PHILADELPHIA – The primary end point may not have shown benefit, but some assurances about the safety of insulin glargine have emerged from Sanofi’s ORIGIN (Outcome Reduction With Initial Glargine Intervention) study.
In ORIGIN, neither insulin glargine nor n–3 fatty acid supplementation reduced the risk for adverse cardiovascular outcomes in a 6-year study of more than 12,000 adults with cardiovascular risk factors and either diabetes or prediabetes. However, the addition of basal insulin glargine in the prediabetes group did reduce the risk for progression to type 2 diabetes. And, there were no increased risks for cardiovascular end points with insulin glargine.
On the one hand, said Dr. Matthew C. Riddle Jr., head of the diabetes section at Oregon Health and Science University, Portland, the findings don’t support the use of insulin in people who don’t meet the criteria for diabetes. "Despite lower glucose levels, routine early use of basal insulin glargine is not better than guideline-based standard care in limiting important health outcomes in this population over this duration of treatment," he said at the annual scientific sessions of the American Diabetes Association.
But, Dr. Riddle said, "basal insulin glargine is now the best-studied glucose-lowering drug available, and no new safety concerns appear to limit its use in people with diagnosed diabetes when needed, including early in the course of diabetes and in the presence of significant cardiovascular risk."
And, although cancer incidence was not defined as a primary end point of the study, analyses in ORIGIN showed that cancer rates were identical between the insulin glargine and standard-care groups, at 1.32 per 100 person-years.
Concern about glargine and cancer was raised in September 2009 with a series of articles published in the journal Diabetologia, some of which suggested a link based primarily on population-based data.
Long before the issue of cancer risk, there had been concern about increased cardiovascular risk, ORIGIN principal investigator Dr. Hertzel C. Gerstein noted. "For 90 years there’s been debate in the literature, where many doctors have said that insulin causes cardiovascular disease. Wrong. It may do that in a rat, but it’s certainly not doing it in humans. A randomized trial is the best way to test these hypotheses," he noted.

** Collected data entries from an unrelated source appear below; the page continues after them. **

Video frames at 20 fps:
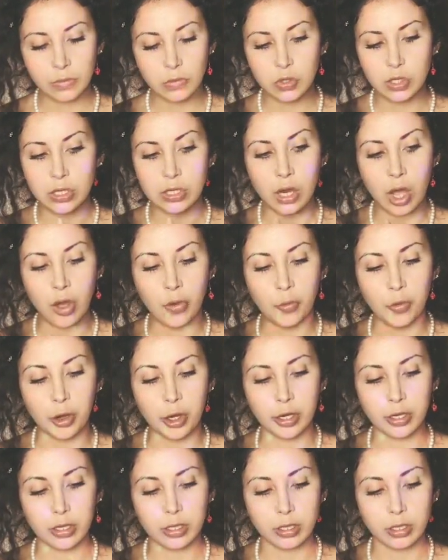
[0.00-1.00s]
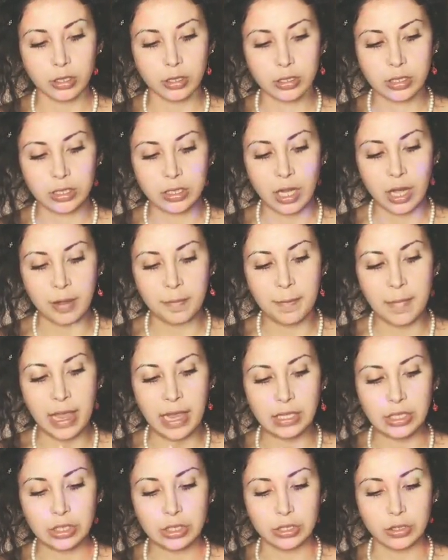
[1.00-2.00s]
to not work or to not
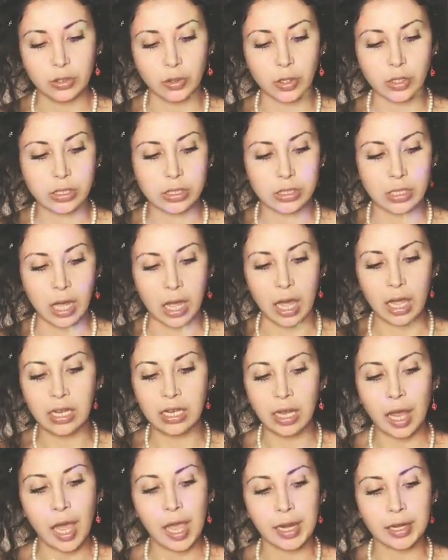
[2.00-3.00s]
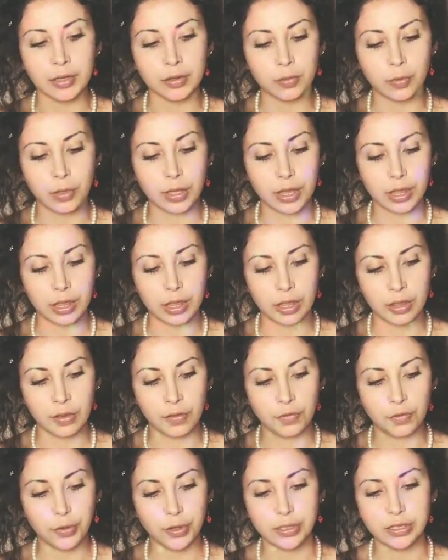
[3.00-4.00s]
mesh or to not align with the
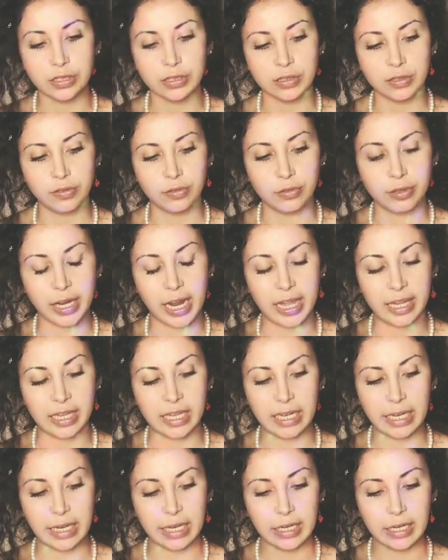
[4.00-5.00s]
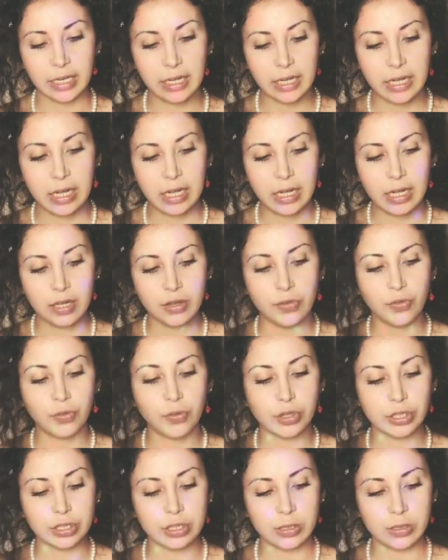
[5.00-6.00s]
forces of reality, the
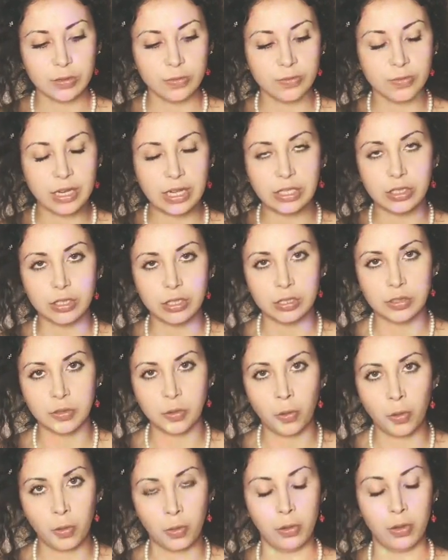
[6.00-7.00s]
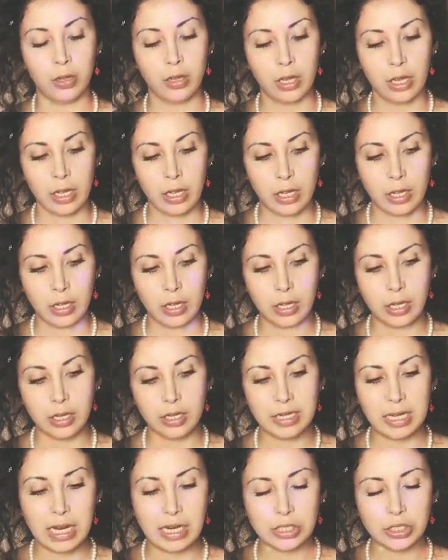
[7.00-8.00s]
forces of nature as a whole.
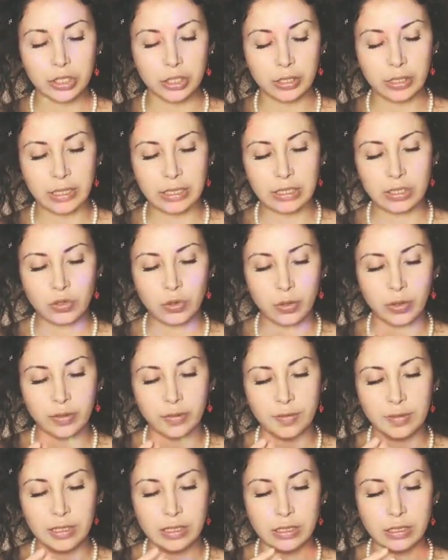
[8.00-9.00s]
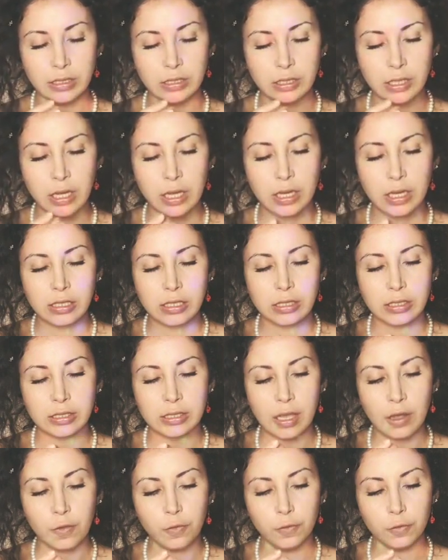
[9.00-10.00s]
Nature is sort of this
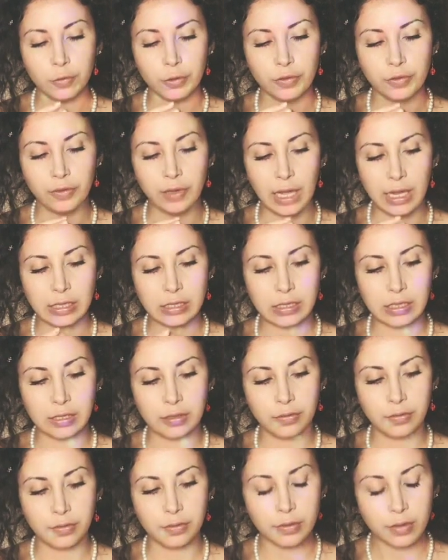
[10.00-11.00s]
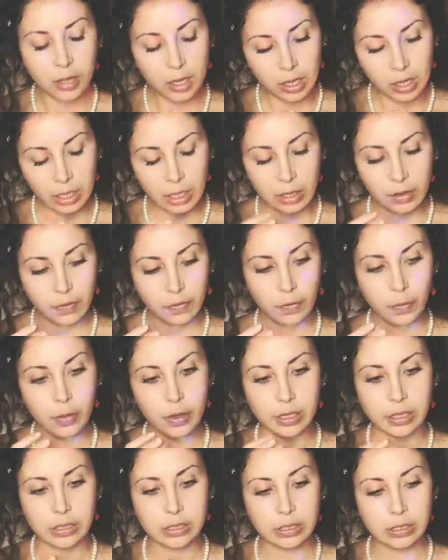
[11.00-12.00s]
self-reflective
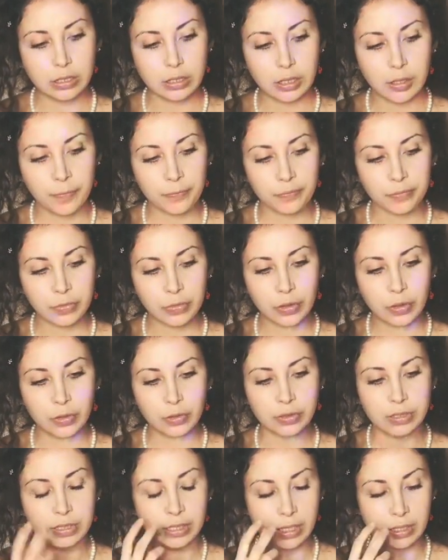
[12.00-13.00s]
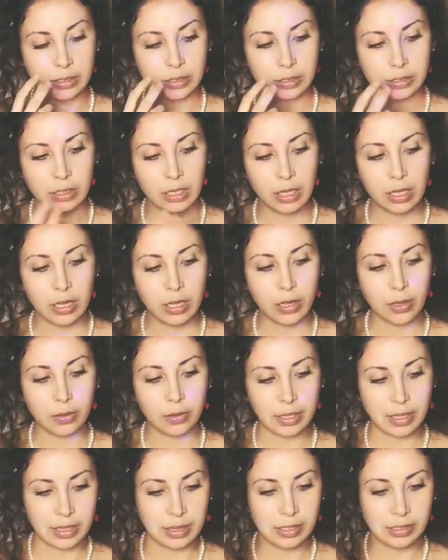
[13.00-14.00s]
force who says,
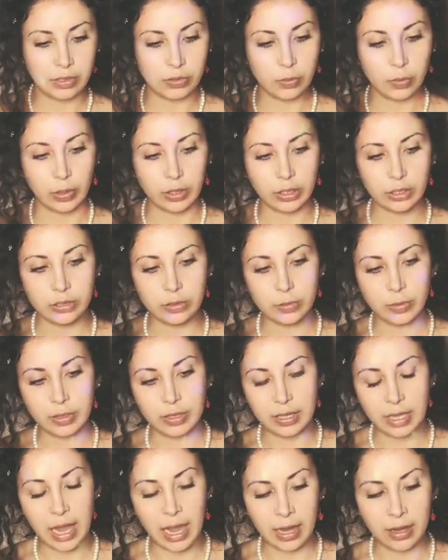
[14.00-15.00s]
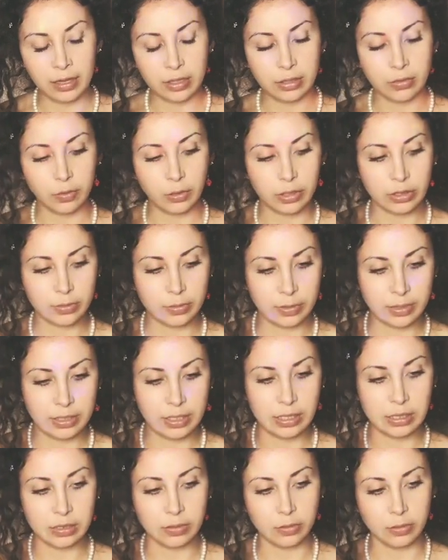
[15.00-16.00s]
okay, this works with that, works with
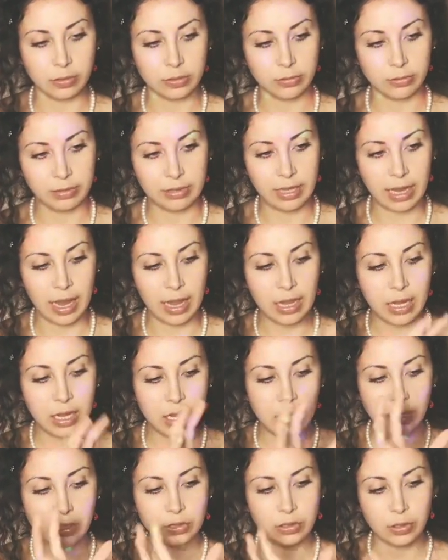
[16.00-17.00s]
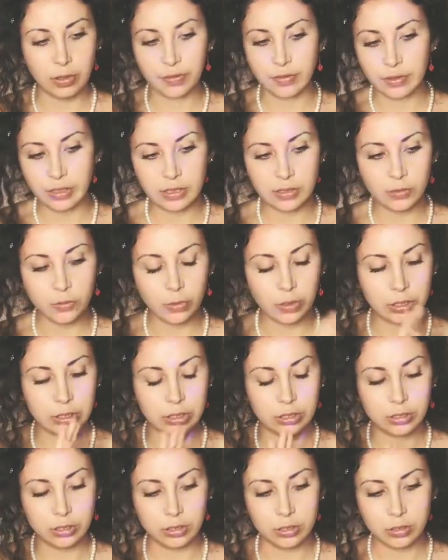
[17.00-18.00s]
this, works with that, so if it doesn't work,
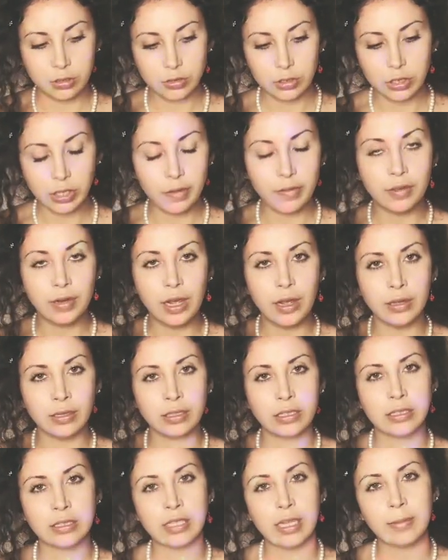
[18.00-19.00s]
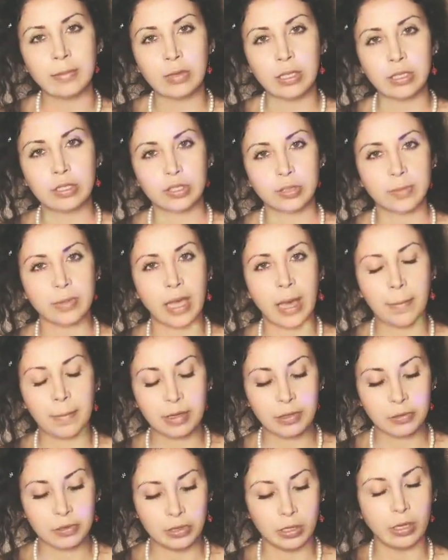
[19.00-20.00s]
just shove it out. And the same thing should be
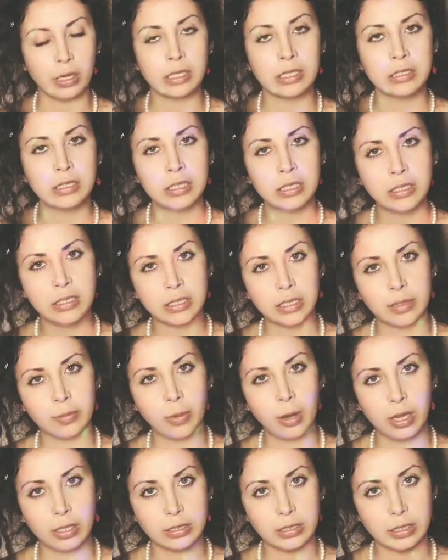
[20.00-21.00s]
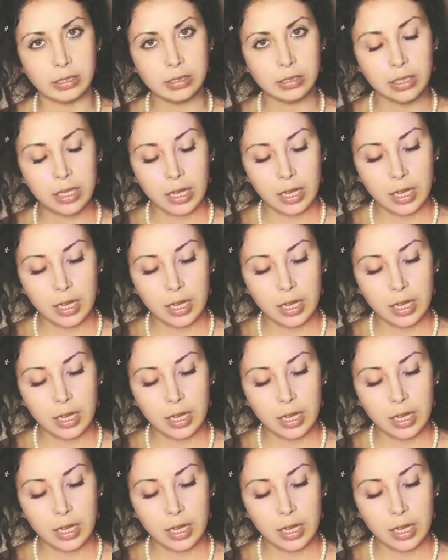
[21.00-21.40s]
happening with our artistic process.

In all, said Dr. Gerstein, professor of medicine and director of the division of endocrinology and metabolism at McMaster University, Ontario, "As a person who treats people with diabetes, I think this adds a huge amount of reassurance. We now know there is no reason to be worried about using insulin early in the course of diabetes."
In a 2 by 2 factorial design, ORIGIN randomized 12,537 patients with cardiovascular risk factors plus impaired fasting glucose, impaired glucose tolerance, or type 2 diabetes to receive insulin glargine titrated to achieve a target fasting blood glucose level of 95 mg/dL or less or to standard care (including routine use of antidiabetic, antihypertensive and antihyperlipidemic medications), and to either a 1-g daily capsule containing at least 900 mg of ethyl esters of n–3 fatty acids or placebo.
The co-primary outcomes for the insulin glargine arm of the study were nonfatal myocardial infarction, nonfatal stroke, or death from cardiovascular causes and these events plus revascularization or hospitalization for heart failure. For the n–3 fatty acids arm, the primary outcome was death from cardiovascular causes.
At a median follow-up of 6.2 years, rates of incident cardiovascular outcomes were similar in the insulin glargine and standard-care groups, at 2.94 and 2.85 per 100 person-years, respectively. Rates for the second co-primary outcome were also not significantly different, at 5.52 versus 5.28 per 100 person-years, respectively. There were also no significant differences in mortality (hazard ratio, 0.98) or microvascular events (HR, 0.97), and the effect of the intervention on the two co-primary outcomes was similar across subgroups, Dr. Gerstein reported.
However, among the 1,456 study participants who did not have diabetes at baseline, the 737 who were randomized to insulin glargine were 28% less likely than were the 719 in the standard-care group to develop type 2 diabetes, based on an oral glucose tolerance test (OGTT) administered 3-4 weeks after glargine was stopped. The difference was 25% vs. 31% (P = .0006). At a second OGTT after 3 months, new diabetes had been diagnosed in 30% of the glargine group versus 35% of the standard-care group (odds ratio, 0.8).